- PROBLEM STATEMENT
Taking the entries below, transcribe only the lines starting with the one with "[0:00.00-0:01.00]" and going on through the one with "[0:07.00-0:07.80]", exactly as written, without the pictures.
= = = =
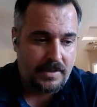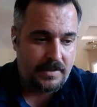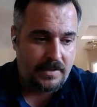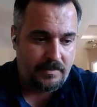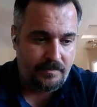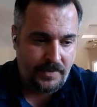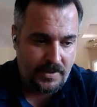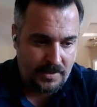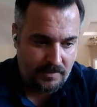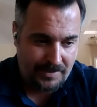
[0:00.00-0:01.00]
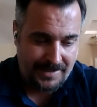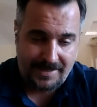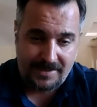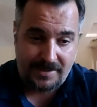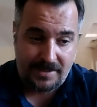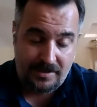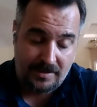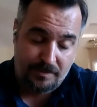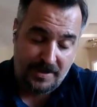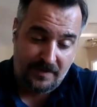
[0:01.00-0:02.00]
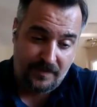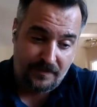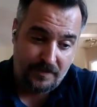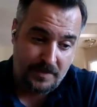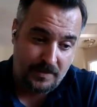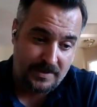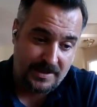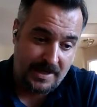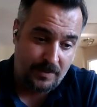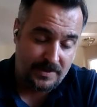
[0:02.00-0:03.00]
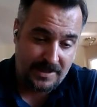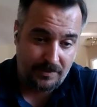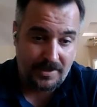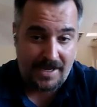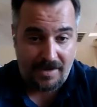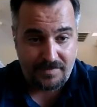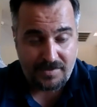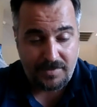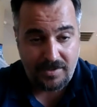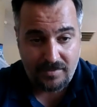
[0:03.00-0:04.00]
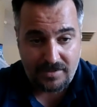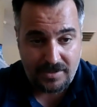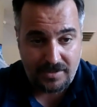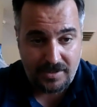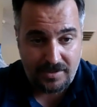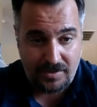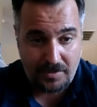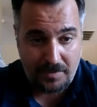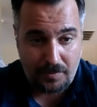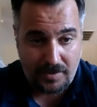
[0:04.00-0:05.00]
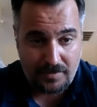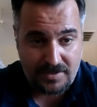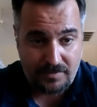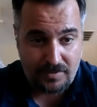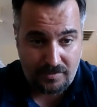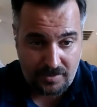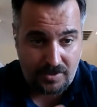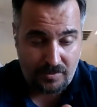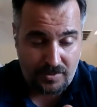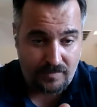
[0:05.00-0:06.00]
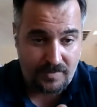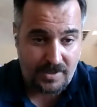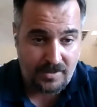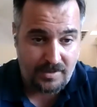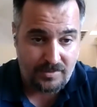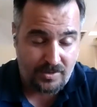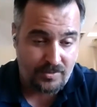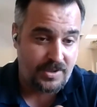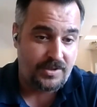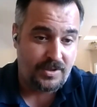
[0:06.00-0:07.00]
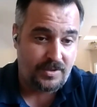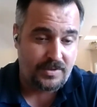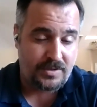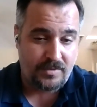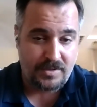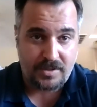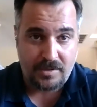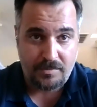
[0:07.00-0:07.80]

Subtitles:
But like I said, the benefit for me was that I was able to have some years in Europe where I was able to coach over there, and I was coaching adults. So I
= = = =
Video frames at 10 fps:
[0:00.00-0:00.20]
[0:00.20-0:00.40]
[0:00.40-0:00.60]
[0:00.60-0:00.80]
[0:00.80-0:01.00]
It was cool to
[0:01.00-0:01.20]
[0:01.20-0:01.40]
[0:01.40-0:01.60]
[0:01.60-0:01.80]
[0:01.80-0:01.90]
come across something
= = = =
- YOUR SOLUTION
[0:00.00-0:01.00]
[0:01.00-0:02.00]
[0:02.00-0:03.00]
[0:03.00-0:04.00]
[0:04.00-0:05.00]
[0:05.00-0:06.00]
[0:06.00-0:07.00]
[0:07.00-0:07.80]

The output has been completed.